Boccaccesco
boc-cac-cé-sco
Significato Relativo a Giovanni Boccaccio, che ne imita o ricorda lo stile; licenzioso, salace, piccante
Etimologia dal nome dello scrittore Giovanni Boccaccio (1313-1375).
Parola pubblicata il 13 Gennaio 2022
boc-cac-cé-sco
Significato Relativo a Giovanni Boccaccio, che ne imita o ricorda lo stile; licenzioso, salace, piccante
Etimologia dal nome dello scrittore Giovanni Boccaccio (1313-1375).
Parola pubblicata il 13 Gennaio 2022
Entriamo (ancora una volta) nell’incantato reame degli aggettivi deantroponimici (!), cioè quelli derivati da nomi di persona. Un regno tutto abitato da gente importante, che si è distinta nei più svariati campi — e ci torniamo per un caso molto curioso. Ma non partiamo da Boccaccio, signore eponimo dell’aggettivo: partiamo dal suffisso.
Il suffisco ‘-esco’, di derivazione germanica, fa correntemente questo gioco di trasformare un nome di persona in un aggettivo (lo fanno anche ‘-ano’, ‘-iano’, ‘-ista’); il dato curioso è che, rispetto ai suoi colleghi, è usato in maniera preferenziale sulle persone che si distinguono nel campo dell’arte (seguono a distanza persone della politica e personaggi della fantasia, secondo una ricerca del professor Christian Seidl). Gli aggettivi che ne vengono fuori sono spesso aggettivi di relazione: se parlo della Commedia dantesca, quel ‘dantesca’ non sta tanto qualificando ‘Commedia’, quanto sta descrivendo una relazione fra la Commedia e Dante — la Commedia di Dante. Ma possono anche raccontare la qualità di qualcosa ‘fatto nello stile di’, ‘ che ricorda lo stile di’ (come quando il mio professore di storia dell’arte disegnava madonne giottesche sulle tovagliette di carta della pizzeria). Difficilmente si aprono significati più specifici.
Di Giovanni Boccaccio si possono dire tante cose. Uomo mondano e di squisita dottrina, mise al servizio del sapere medievale non solo un’intelligenza sopraffina e uno spirito artistico e umoristico senza pari, ma anche una caparbietà da mulo: a lui si deve tanta parte della prima riscoperta umanista del greco antico — una conoscenza che era perduta da secoli, nell’Europa occidentale.
Ora, ‘boccaccesco’ ha anche valore relazionale — ‘di Boccaccio’ — e descrive anche chi o ciò che imita Boccaccio. Ma non ci stupisce scoprire che ha maturato altro di più preciso, e che questa qualità ulteriore si lega soprattutto al Decameron: è o non è un’opera cardinale per la letteratura italiana, anzi per la lingua italiana stessa? Però questo ‘boccaccesco’ non distilla la bellezza della prosa, l’acume delle facezie, la profondità umana che vi è rappresentata: ‘boccaccesco’ significa salace, piccante.

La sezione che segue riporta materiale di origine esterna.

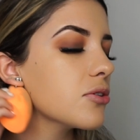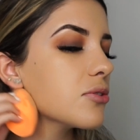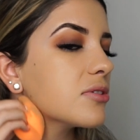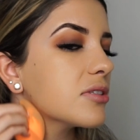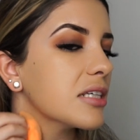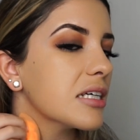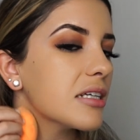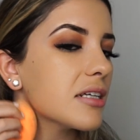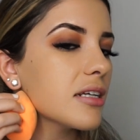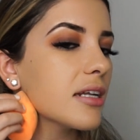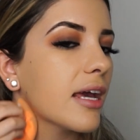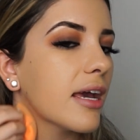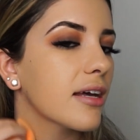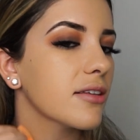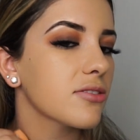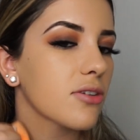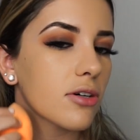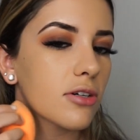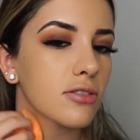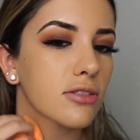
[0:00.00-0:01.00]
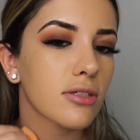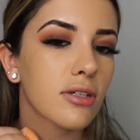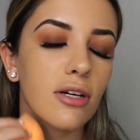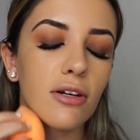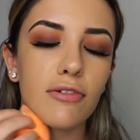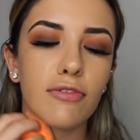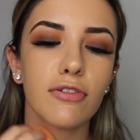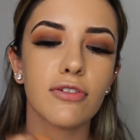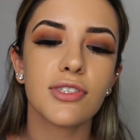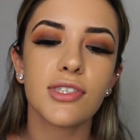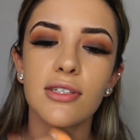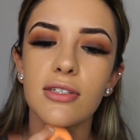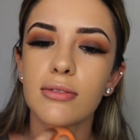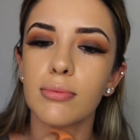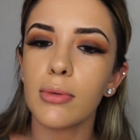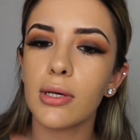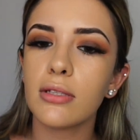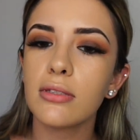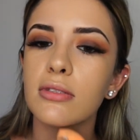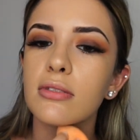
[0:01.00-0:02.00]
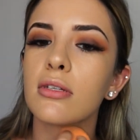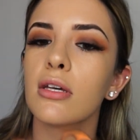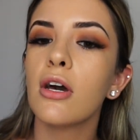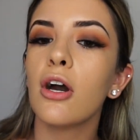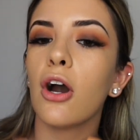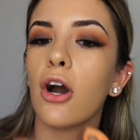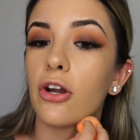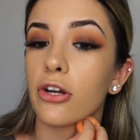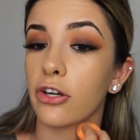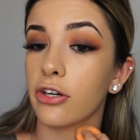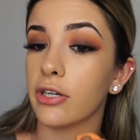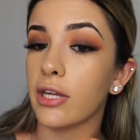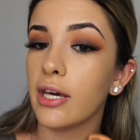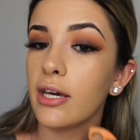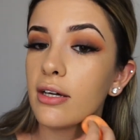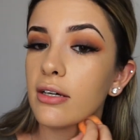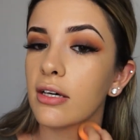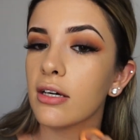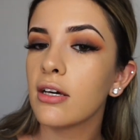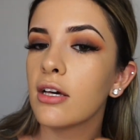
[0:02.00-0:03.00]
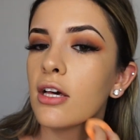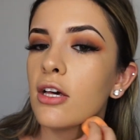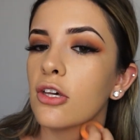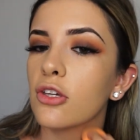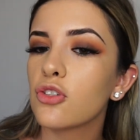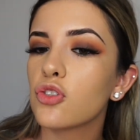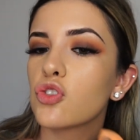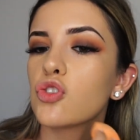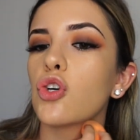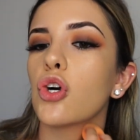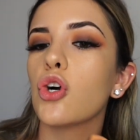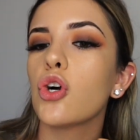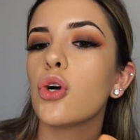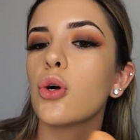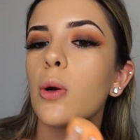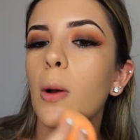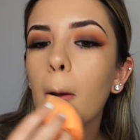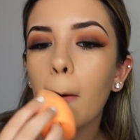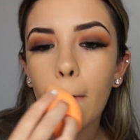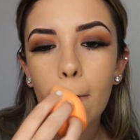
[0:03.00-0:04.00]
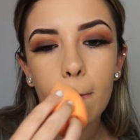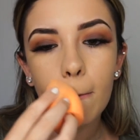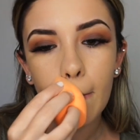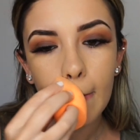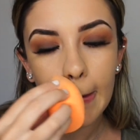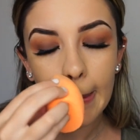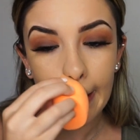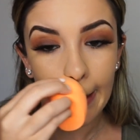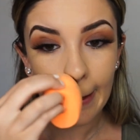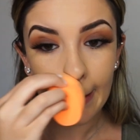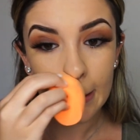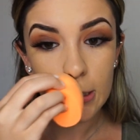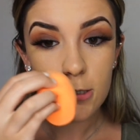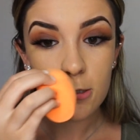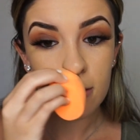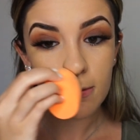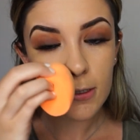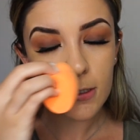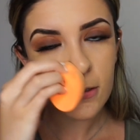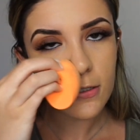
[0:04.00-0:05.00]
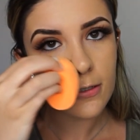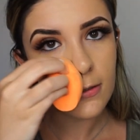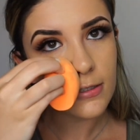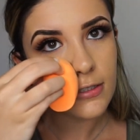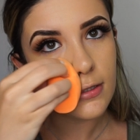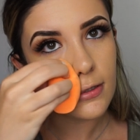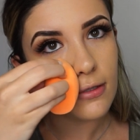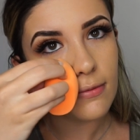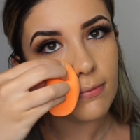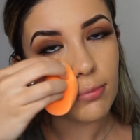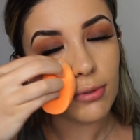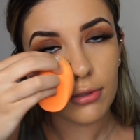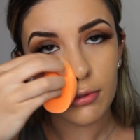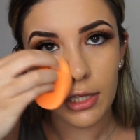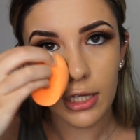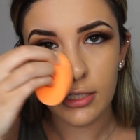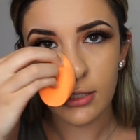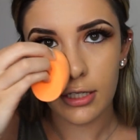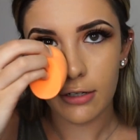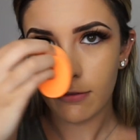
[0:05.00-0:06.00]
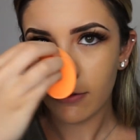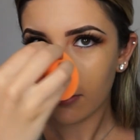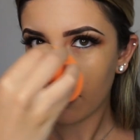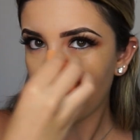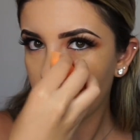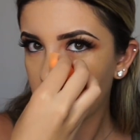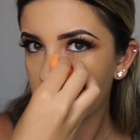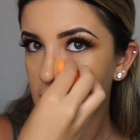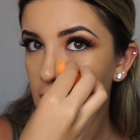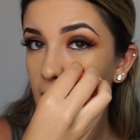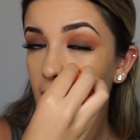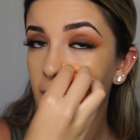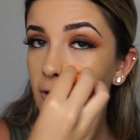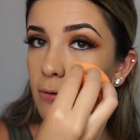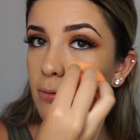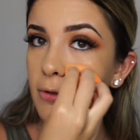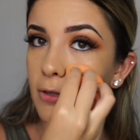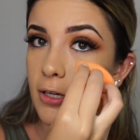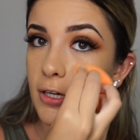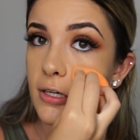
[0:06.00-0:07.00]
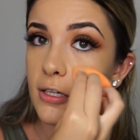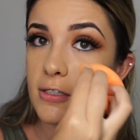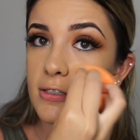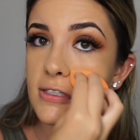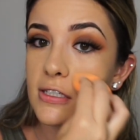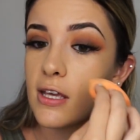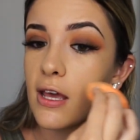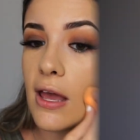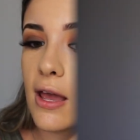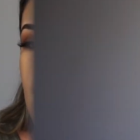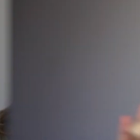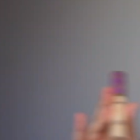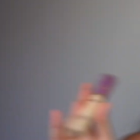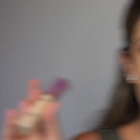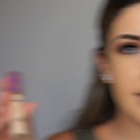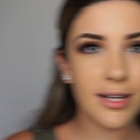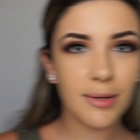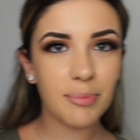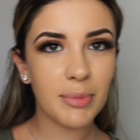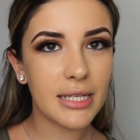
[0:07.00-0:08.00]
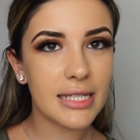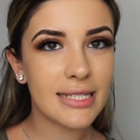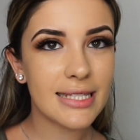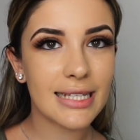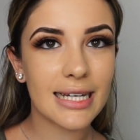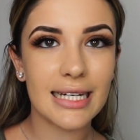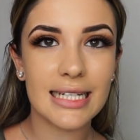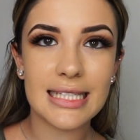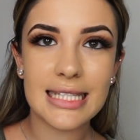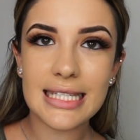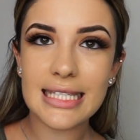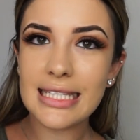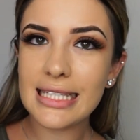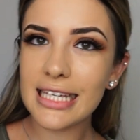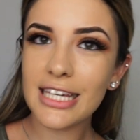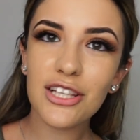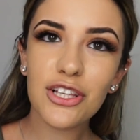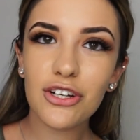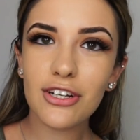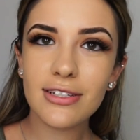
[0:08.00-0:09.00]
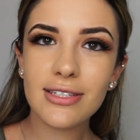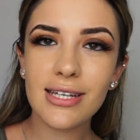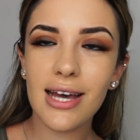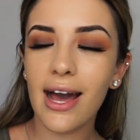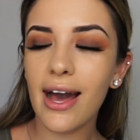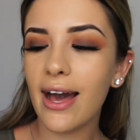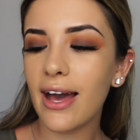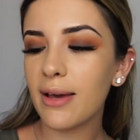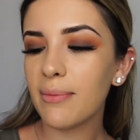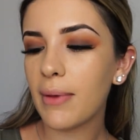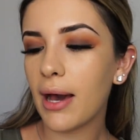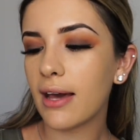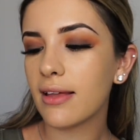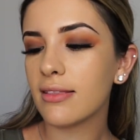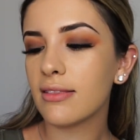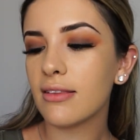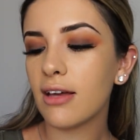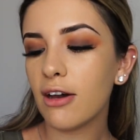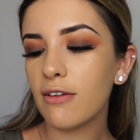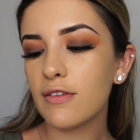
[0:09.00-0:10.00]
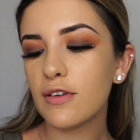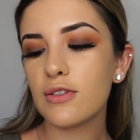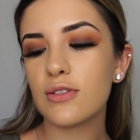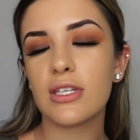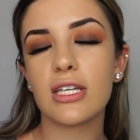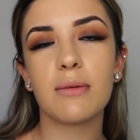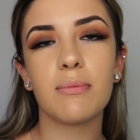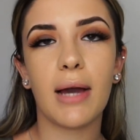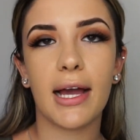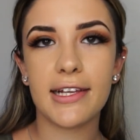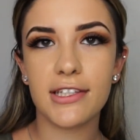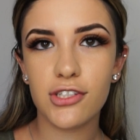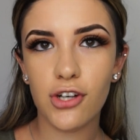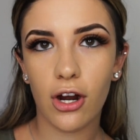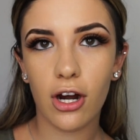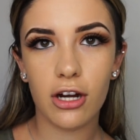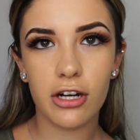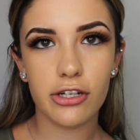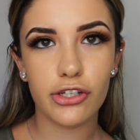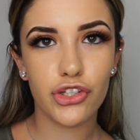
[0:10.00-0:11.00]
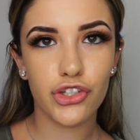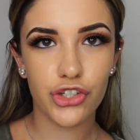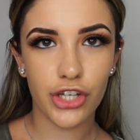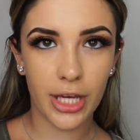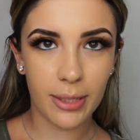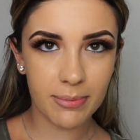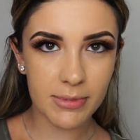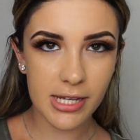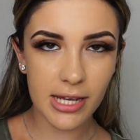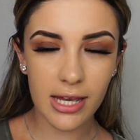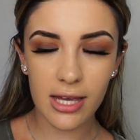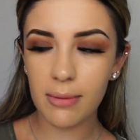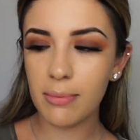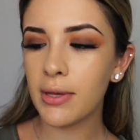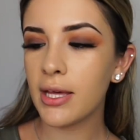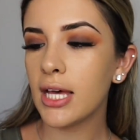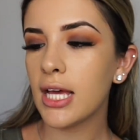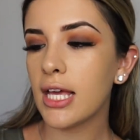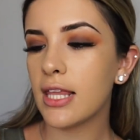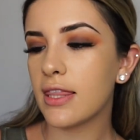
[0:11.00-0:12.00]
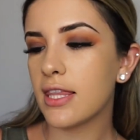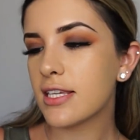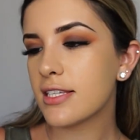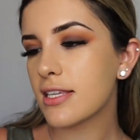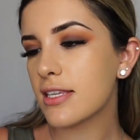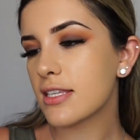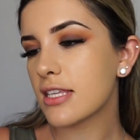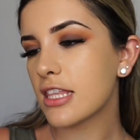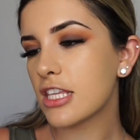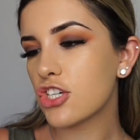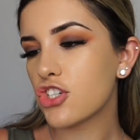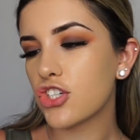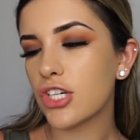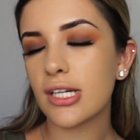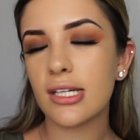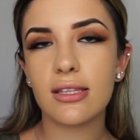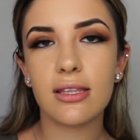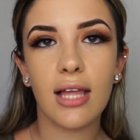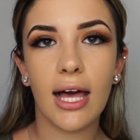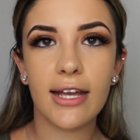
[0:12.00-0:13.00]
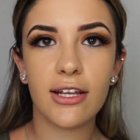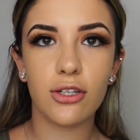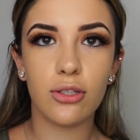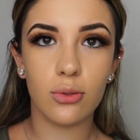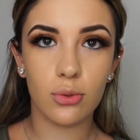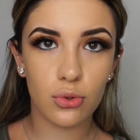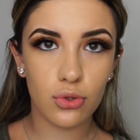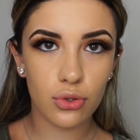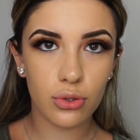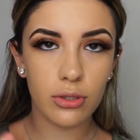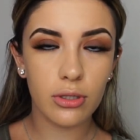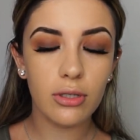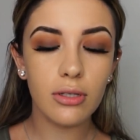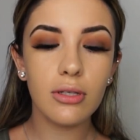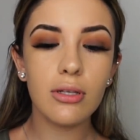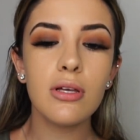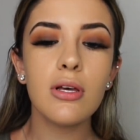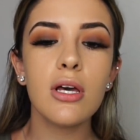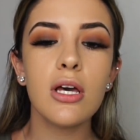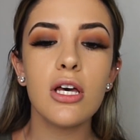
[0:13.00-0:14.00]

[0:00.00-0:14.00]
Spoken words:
you stayed in Antarctica for 6 months on your neck. So yeah, just make sure to blend everything together, please. Next up is concealer time. I love using my Tarte Shape Tape. This is in the shade Light Neutral.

Perché in effetti nel Decameron non mancano racconti di azioni erotiche, situazioni capaci di offendere le morali più pudibonde: basti pensare che durante la Controriforma, che nella seconda metà del Cinquecento strinse i costumi, nonostante l’opera fosse tenuta in grandissimo conto furono pubblicate versioni censurate del Decameron — fra cui la rassettatura del cavalier Lionardo Salviati, fra i fondatori dell’Accademia della Crusca.
Boccaccio, nelle sue novelle, racconta il sesso in maniera libera e leggera: c’è vitalità, c’è spontaneità, c’è motivo di riso, qualche tratto mordace. C’è normalità — il medioevo non è come spesso lo si dipinge.
È nel Novecento che il boccaccesco prende questo profilo franco e peculiare, di cui va notata la distanza con una volgarità triviale, greve. Boccaccio ci dice che, con eleganza, si può parlare anche di ciò che potrebbe parere sconveniente. Così possiamo parlare degli aneddoti boccacceschi con cui il cugino condisce tutti i grandi pranzi di famiglia, senza che passino mai il segno; di uno scambio di messaggi boccacceschi che prelude a un certo avvicinamento; delle avventure boccaccesche di fine estate.
Se poi si vuole parlare di Boccaccio, di chi o ciò che imita o ricorda Boccaccio senza incorrere nelle ambiguità di questo significato particolare, l’aggettivo collega ‘boccacciano’ è privo di ogni malizia.